There are a few options, for setting the exposure on a camera and I
will list them in order of
both convenience and accuracy. This an aspect that having an
expensive camera won't make much of a difference. I've noted no better
metering accuracy between a Nikon D50 and D700 while shooting
whitewater. That's saying a lot when you compare the $2,000 price
difference! This is where technical knowledge will level the playing
field.
Unfortunately the more reliable the results, the more it
can turn into work. The easiest option is leaving the camera to full
auto.
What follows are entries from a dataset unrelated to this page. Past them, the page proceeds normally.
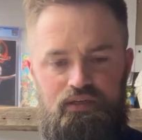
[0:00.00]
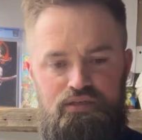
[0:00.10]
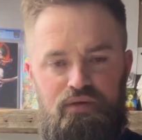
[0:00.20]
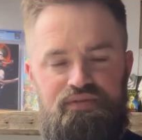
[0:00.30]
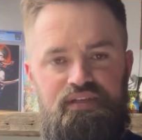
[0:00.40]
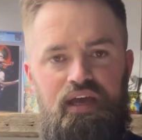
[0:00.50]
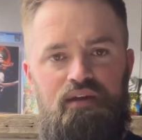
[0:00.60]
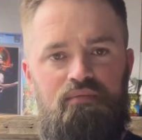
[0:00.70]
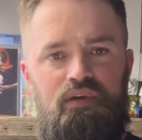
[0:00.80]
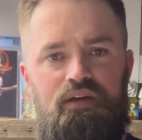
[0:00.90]
shows
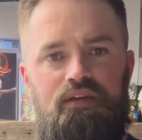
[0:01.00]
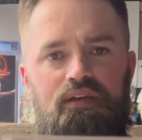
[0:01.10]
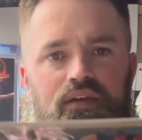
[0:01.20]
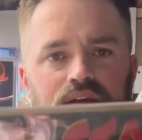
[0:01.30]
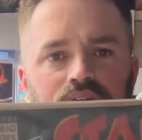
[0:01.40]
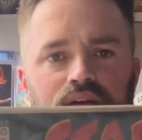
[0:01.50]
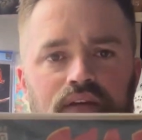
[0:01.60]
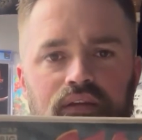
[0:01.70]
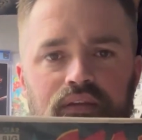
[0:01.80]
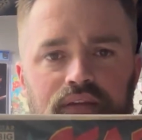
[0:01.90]
that, but
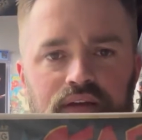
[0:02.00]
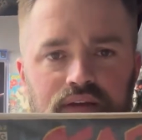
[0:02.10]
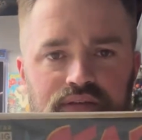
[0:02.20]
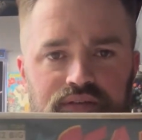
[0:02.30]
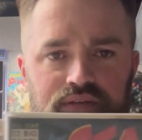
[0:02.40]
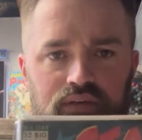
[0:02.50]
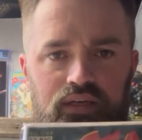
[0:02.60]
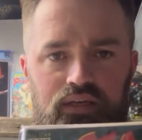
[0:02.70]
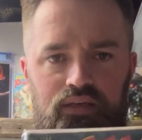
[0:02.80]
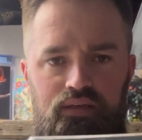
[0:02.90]
they are just
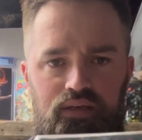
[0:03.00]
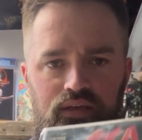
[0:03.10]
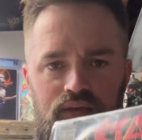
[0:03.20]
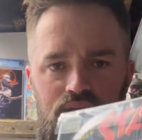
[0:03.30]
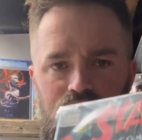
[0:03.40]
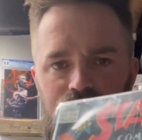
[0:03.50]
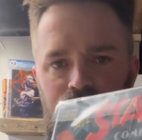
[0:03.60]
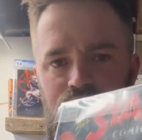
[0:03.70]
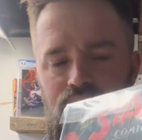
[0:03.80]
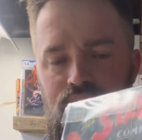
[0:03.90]
great
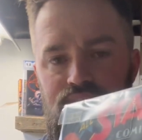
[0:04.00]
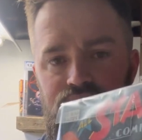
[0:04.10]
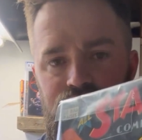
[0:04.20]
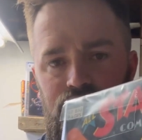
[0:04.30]
nonetheless.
This of course often results in over exposed shots, and sometimes
the worst, over exposed shots with motion blur. The first answer to
this is switching the camera to Shutter Priority mode. You chose the
shutter speed and the camera adjusts the Aperture to
match, and in many cameras, the ISO speed too. This still has the
general
over exposure problem though, but if set to a shutter speed of 1/1000
there
will no motion blur.
On default all auto settings a camera will look at the whole scene in
front of it and average the exposure. In Nikon nomenclature this is
"matrix" metering.
If shooting on auto or shutter-priority mode, the next best thing to do
is switch the metering to
center-weighted. This makes the light meter take the majority
of
its reading from the center of the frame, generally where the white
water
is. This is more accurate but certainly not fail proof. It works best
on scenes that take in the whole rapid. It can be prone to bad
exposures if
you are shooting a close up where a dark paddler will shift the
metering
and make the camera
overexpose.
Next is using "Exposure Compensation". This is an
external control on DSLRs and is easy to find. If you set the Exposure
Compensation to -0.7 every shot will be two thirds of a stop below what
the
light meter reads. Vice-versa for +0.7, every shot will be two thirds
of a stop brighter. Take a picture of the rapid that is about to be
run, check your histogram and adjust the Exposure Compensation until
the exposure is correct. Once again this is more accurate for "whole
rapid" shots but not for tight shots, because the dark paddler can
throw off what was a perfect exposure.
The most accurate, and most painful mode is shooting
full manual. Switch your camera to full manual, choose your ISO speed,
Shutter speed and Aperture size and see what the histogram shows.
Experience helps a lot here, after a while can develop a good eye for
ambient light and correct camera settings to match.. On a bright
sunny day, I'll generally start off with a shutter speed of 1/800,
Aperture F8, ISO 100. Then I'll check the histogram and adjust as
necessary. If the shot is almost bright enough but not quite there, I'd
shoot 1/800 F7.1 ISO 100, which would up the exposure by 1/3 of a stop.
It still generally takes me 2-5 test shots to get the exposure dialed
in. Practice makes perfect, but the ability to use the histogram to
dial in exposure is how digital trumps film for whitewater.
Example
photo from an overcast day: 1/800 F5.6 ISO 200.
Shooting manual is a lot more work and attention demanding than just
leaving the camera on auto or shutter priority, but the results speak
for themselves, it's the only full-proof way to nail the exposure every
time.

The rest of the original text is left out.